[Exercise prompt] Find the word "Silent" in the data below and copy each line that holds it.

[Extracted data entries]
—————
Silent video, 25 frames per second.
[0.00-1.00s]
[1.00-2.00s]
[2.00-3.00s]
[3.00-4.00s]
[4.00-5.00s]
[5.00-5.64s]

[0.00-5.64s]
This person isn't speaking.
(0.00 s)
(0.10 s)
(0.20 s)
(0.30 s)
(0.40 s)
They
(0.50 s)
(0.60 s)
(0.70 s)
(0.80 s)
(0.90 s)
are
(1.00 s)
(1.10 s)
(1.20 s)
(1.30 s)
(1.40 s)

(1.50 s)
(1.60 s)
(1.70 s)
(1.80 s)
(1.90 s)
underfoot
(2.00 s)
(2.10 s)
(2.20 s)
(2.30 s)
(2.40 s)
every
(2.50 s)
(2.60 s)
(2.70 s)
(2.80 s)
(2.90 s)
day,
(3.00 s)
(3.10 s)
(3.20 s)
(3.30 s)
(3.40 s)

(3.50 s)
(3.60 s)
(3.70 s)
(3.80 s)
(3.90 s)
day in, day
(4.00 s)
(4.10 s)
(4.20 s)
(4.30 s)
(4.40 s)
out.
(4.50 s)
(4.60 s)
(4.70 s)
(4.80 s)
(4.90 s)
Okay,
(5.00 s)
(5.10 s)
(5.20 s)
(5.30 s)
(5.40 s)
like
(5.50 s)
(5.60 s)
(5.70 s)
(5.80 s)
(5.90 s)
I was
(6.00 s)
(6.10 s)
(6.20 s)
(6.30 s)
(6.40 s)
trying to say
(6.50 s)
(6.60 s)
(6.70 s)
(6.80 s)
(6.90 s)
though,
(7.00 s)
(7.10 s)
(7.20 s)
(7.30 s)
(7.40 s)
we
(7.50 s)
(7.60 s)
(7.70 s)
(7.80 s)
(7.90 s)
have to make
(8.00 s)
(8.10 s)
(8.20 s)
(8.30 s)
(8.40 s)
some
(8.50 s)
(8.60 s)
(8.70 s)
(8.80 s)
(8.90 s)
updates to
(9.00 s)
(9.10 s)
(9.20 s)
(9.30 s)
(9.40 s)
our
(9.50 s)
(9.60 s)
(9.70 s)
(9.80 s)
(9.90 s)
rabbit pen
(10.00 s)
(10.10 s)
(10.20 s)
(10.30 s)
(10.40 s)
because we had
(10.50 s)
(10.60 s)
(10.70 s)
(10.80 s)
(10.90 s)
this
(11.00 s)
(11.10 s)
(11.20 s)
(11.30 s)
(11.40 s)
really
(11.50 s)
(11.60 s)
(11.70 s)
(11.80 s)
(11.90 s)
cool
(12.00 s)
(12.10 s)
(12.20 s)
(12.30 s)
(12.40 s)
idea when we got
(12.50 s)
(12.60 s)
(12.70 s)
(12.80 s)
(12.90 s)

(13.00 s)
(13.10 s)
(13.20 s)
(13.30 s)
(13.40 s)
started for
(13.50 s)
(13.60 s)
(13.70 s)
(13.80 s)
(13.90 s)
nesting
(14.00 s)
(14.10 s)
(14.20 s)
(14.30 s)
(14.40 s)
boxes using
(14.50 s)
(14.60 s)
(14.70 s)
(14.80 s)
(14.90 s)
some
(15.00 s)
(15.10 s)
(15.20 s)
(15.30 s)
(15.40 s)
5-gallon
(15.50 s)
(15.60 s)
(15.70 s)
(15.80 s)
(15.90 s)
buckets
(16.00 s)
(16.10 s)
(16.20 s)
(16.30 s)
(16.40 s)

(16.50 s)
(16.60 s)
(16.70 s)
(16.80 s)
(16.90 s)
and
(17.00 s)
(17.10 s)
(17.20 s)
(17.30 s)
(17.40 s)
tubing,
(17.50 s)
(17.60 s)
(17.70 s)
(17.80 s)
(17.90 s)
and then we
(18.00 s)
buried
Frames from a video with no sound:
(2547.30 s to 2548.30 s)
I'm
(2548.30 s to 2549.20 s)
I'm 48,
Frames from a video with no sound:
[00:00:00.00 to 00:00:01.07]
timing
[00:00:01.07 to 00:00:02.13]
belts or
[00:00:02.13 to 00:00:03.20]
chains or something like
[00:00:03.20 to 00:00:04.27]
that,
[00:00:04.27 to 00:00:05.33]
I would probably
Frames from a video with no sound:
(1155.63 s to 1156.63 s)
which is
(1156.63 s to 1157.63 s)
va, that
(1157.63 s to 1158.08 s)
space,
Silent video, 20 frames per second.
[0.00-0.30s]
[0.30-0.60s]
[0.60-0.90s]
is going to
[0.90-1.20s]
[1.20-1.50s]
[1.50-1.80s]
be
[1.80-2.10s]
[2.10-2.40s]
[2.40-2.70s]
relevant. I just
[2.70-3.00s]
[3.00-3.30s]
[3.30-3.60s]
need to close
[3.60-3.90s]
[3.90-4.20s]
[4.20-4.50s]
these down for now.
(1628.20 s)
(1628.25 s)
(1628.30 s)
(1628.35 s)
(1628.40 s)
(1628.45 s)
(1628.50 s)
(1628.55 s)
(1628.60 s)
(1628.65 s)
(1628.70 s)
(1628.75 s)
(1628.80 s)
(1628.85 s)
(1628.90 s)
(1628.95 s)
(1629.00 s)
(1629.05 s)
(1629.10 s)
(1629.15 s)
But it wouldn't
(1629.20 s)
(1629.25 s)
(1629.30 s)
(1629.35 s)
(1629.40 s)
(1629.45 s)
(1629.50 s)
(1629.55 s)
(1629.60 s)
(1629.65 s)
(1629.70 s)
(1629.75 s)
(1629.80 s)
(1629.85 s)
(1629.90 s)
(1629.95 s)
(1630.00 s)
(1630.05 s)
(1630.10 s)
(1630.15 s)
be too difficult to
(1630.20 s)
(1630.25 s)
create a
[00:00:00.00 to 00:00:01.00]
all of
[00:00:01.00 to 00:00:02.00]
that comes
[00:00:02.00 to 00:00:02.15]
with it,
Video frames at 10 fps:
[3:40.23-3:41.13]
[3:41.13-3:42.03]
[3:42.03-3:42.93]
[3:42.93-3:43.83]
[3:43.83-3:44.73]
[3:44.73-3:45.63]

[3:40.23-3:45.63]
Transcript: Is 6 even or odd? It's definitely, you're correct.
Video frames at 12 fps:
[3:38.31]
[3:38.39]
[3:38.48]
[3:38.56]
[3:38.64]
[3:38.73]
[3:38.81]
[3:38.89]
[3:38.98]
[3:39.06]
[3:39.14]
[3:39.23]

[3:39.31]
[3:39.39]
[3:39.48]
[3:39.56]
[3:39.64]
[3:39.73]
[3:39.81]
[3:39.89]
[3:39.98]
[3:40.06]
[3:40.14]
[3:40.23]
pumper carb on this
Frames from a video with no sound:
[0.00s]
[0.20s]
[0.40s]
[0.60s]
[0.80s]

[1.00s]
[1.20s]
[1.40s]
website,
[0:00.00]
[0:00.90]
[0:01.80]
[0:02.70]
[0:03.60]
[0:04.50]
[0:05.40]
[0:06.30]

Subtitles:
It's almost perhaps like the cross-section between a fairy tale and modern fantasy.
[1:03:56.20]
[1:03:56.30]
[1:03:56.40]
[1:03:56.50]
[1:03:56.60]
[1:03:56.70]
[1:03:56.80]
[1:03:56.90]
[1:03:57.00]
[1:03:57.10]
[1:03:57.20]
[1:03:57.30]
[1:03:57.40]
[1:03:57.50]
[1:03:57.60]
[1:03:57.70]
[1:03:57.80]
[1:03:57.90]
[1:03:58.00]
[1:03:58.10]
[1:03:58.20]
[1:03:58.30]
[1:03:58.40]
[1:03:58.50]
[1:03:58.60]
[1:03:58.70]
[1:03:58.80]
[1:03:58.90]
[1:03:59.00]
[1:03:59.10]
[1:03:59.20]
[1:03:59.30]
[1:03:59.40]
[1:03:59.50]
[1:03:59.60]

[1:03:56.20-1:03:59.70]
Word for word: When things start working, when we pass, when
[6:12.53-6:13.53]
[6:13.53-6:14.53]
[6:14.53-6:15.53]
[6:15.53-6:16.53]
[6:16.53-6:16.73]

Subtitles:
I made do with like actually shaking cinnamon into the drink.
—————
[Answer to this exercise]
Silent video, 25 frames per second.
Silent video, 20 frames per second.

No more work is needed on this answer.